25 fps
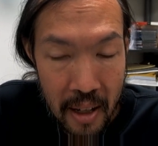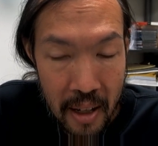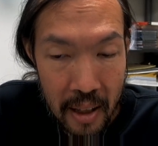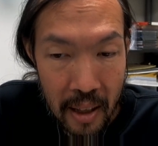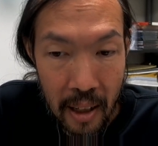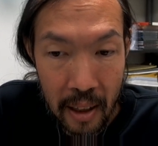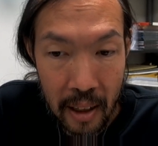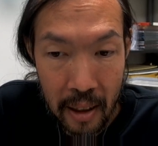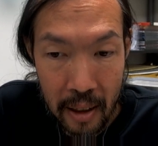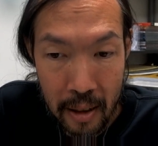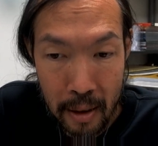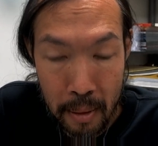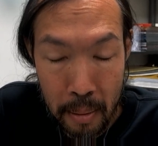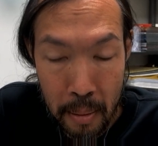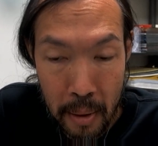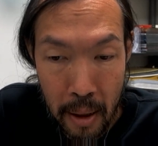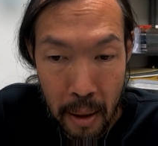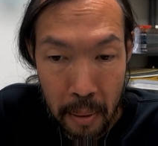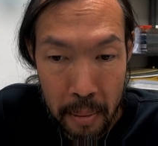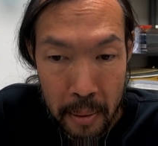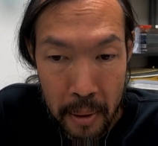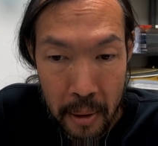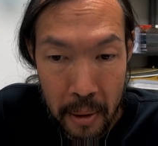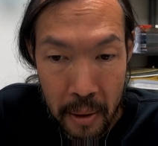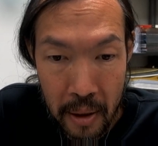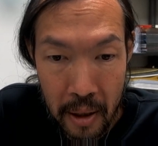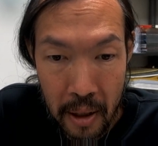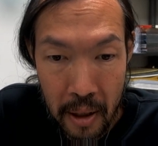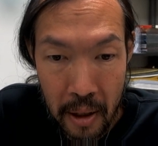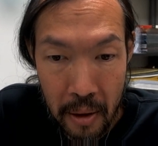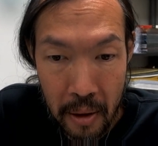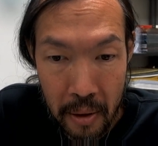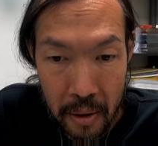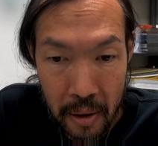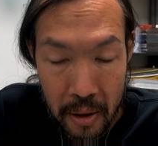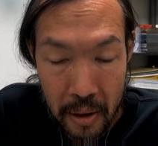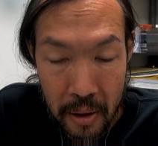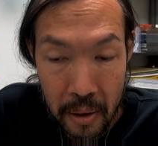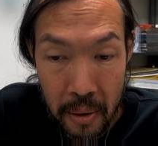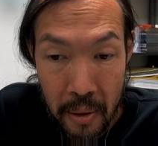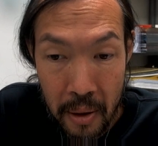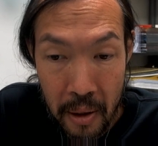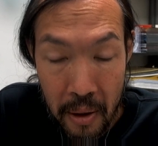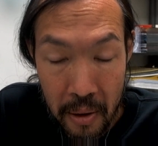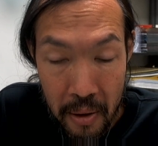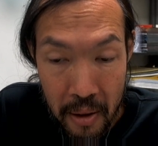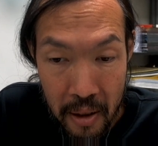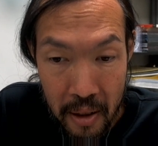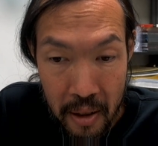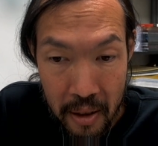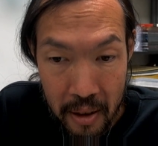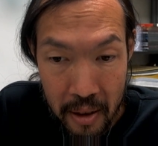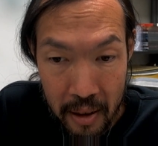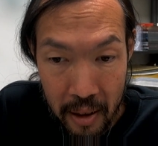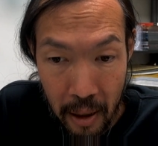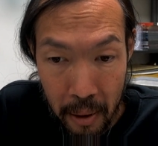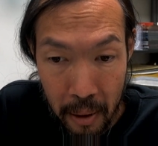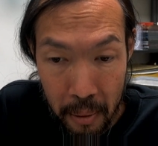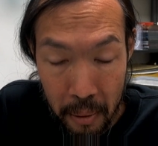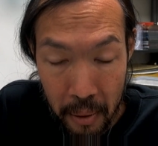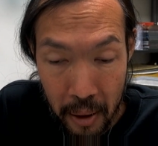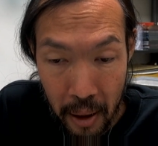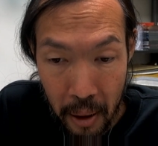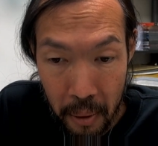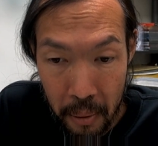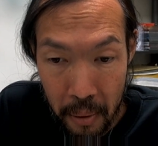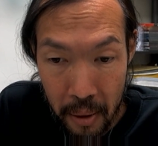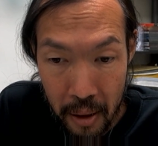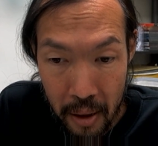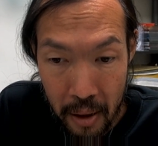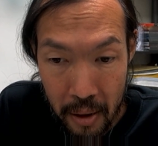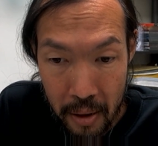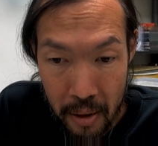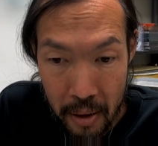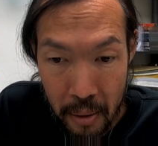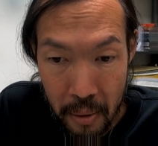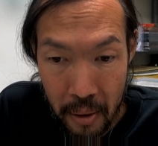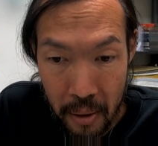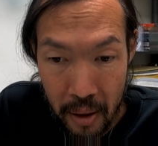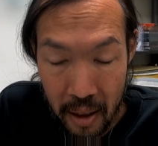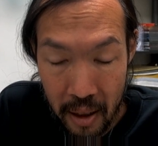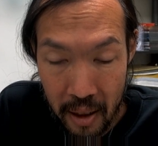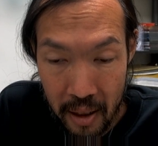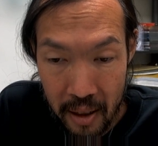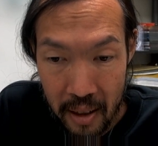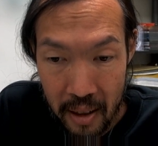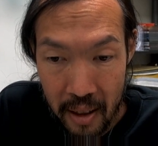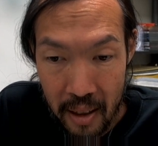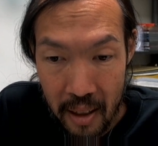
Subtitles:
that gives me up to a year to 2 years to decide what I want to do with it.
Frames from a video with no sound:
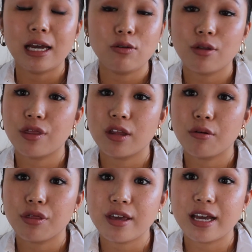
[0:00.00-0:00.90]
you can
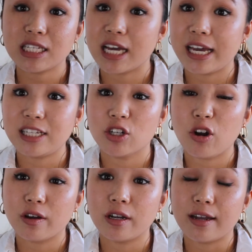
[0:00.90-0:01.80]
still see it at 8
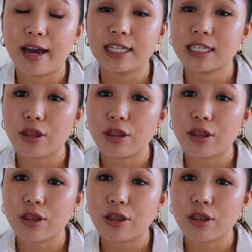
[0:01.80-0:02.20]
o'clock in the night.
==================================================
WORK INSTRUCTION | Output the records above character for character, but leave each image out.

WRITTEN RESPONSE |
25 fps
Subtitles:
that gives me up to a year to 2 years to decide what I want to do with it.
Frames from a video with no sound:
[0:00.00-0:00.90]
you can
[0:00.90-0:01.80]
still see it at 8
[0:01.80-0:02.20]
o'clock in the night.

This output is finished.